The couple wanted to produce a horror movie without the computer-generated images prevalent in today’s movies. “It’s neat to flex our muscles on something like this and show we have some pretty talented people locally,” he said.
The Woodsmen was originally written as a full-length movie but that proved too costly, so they shortened it, and launched a very successful Kickstarter crowd funding campaign last fall, raising enough money to produce the shorter version. Victor describes it as a passion project, but the hope is it will be picked up and maybe serialized.
The Woodsmen is not the couple’s first foray into horror. They wrote, and Victor directed Mercy: The Story of the Artist, a short horror film also staring Kirsten Wight which came out in 2015.
In order to pursue these types of projects they formed a group called The Five Year Plan made up of Victor, Jodi, Kirsten Wight, and her husband Rob Howsam, also a Vantage Point producer. “It’s basically a creative group willing to spend some extra time or our off time creating these concepts then joining together with Vantage Point to actually pull them off.”
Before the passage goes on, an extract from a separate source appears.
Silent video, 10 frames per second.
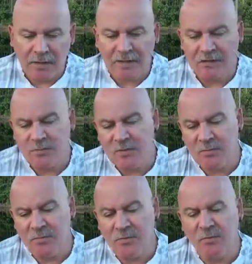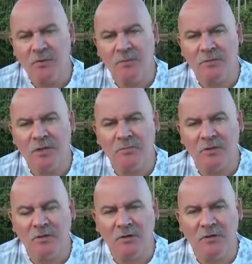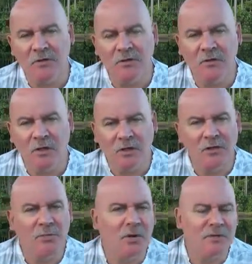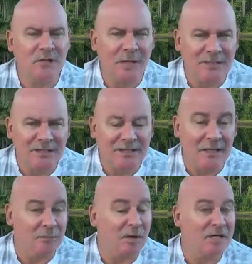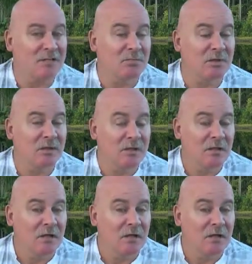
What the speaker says: And it's people that want to be able to earn a good part-time income, possibly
There are obvious differences in making a documentary, a television series, or a movie, but for Victor the similarity is more important – all of them are about telling stories. “At Vantage Point we specialize in outdoor production. It’s what we are good at. Most of us here are hunters and anglers, so being outdoors isn’t new for us. We’ve spent a lot of time filming in the outdoors and it’s its own craft. To be able to deal with weather or all the other things you may have to deal with when you’re out on a boat in the middle of a lake, in a tree stand in the middle of a forest, or on the back of a snowmobile when it’s 30 below, that’s our specialty. Within that I think the reason we’ve done so well is we are good at telling stories. That transitions into anything.”
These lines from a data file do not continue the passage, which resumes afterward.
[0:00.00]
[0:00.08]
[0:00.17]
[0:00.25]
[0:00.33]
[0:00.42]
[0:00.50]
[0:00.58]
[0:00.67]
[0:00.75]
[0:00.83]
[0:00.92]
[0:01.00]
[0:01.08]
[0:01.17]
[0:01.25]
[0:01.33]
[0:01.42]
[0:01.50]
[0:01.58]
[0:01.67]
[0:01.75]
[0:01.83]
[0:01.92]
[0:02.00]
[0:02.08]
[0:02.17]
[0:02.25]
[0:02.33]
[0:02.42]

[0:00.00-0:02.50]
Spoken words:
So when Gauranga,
Specializing in outdoor production has meant a lot of travelling and adventures. The Vantage Point Media House website is filled with stories too numerous to mention. They have shot documentaries about sharks for Discovery Channel, and they were in the Nevada desert when Aerovelo’s Eta broke the human powered speed record three times in September of 2015. Even their commercial work gets accolades with their HUK fishing gear advertisement winning the Videographer Award of Excellence for best product commercial in 2017.
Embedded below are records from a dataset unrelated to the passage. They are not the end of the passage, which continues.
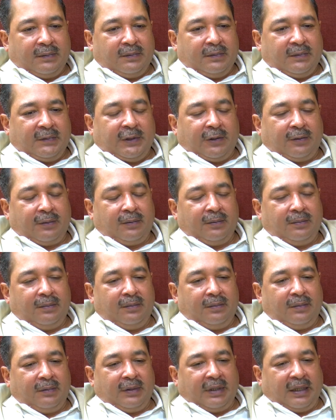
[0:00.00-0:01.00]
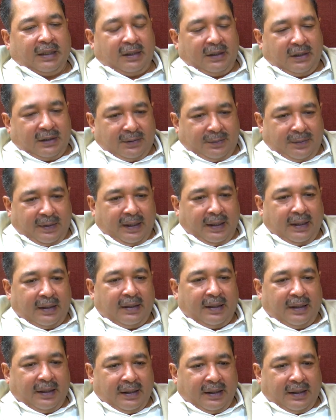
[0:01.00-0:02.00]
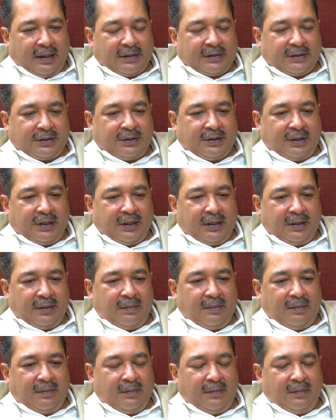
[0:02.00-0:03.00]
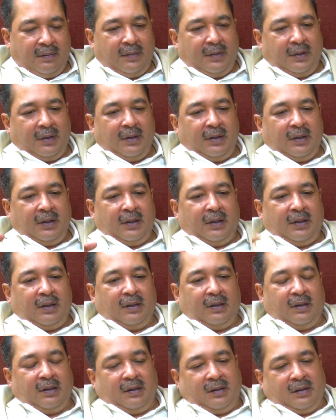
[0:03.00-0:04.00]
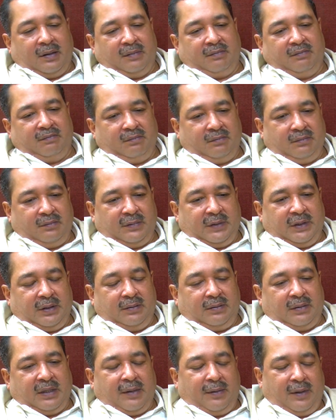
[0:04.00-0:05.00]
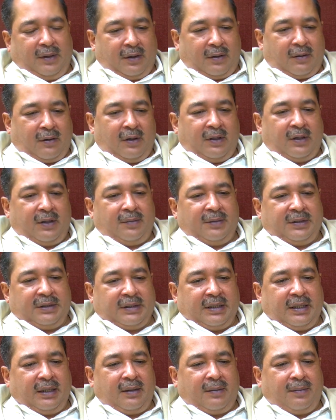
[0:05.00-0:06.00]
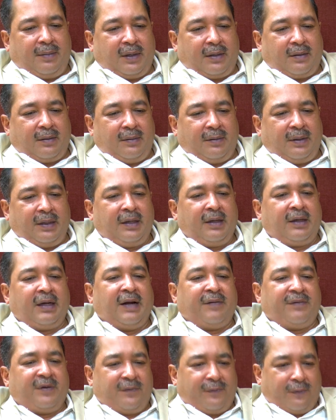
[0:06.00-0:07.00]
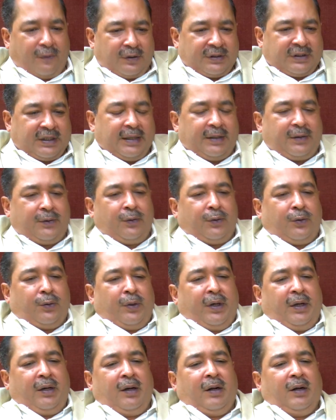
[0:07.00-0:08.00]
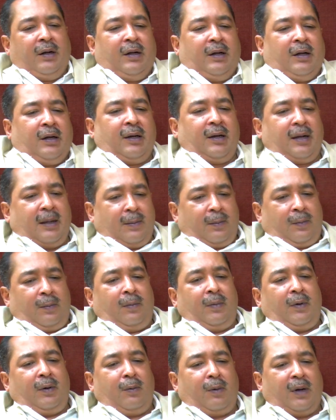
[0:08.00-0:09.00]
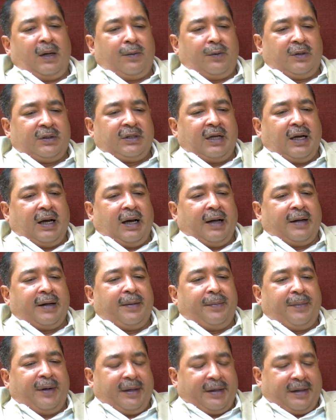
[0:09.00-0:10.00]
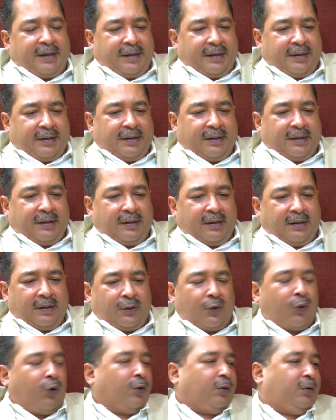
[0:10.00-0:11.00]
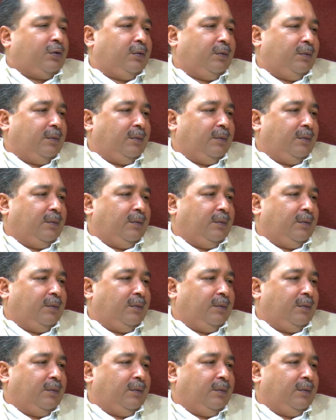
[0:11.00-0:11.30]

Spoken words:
now that is where the industry, uh, I will not call it a mistake, but we didn't have the foresight to do it. Number one was the unabated growth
Although Vantage Point’s work takes them around the globe, they are busy locally, too. The company has worked with Gray Brothers Films, Belleville General Hospital, and Quinte Craft breweries. “There’s a lot going on here, under the surface that most people don’t necessarily see. It’s a pretty busy little town,” says Victor.
At the end of the day Vantage Point Media House and the Bay of Quinte region have proven to be a good fit. They are close enough to international airports for all the travelling, there is a growing demand locally for their services, and the popularity of events like The Belleville Downtown Docfest and Trenton’s Hollywood North film festival suggest there may even be a growing local interest in the sort of work Vantage Point Media House does.
Finally, as Victor points out, the fishing is great. “We really like it here. We’re outdoors people, and it’s amazing to be able to leave the office and literally walk to the river and go fishing at lunch, or at the end of the day to still have enough sunlight to go sit in a tree stand and hunt. If you were living in the big city, you would have to take some time off to go do those things because just getting to them, there are just not enough hours in the day.”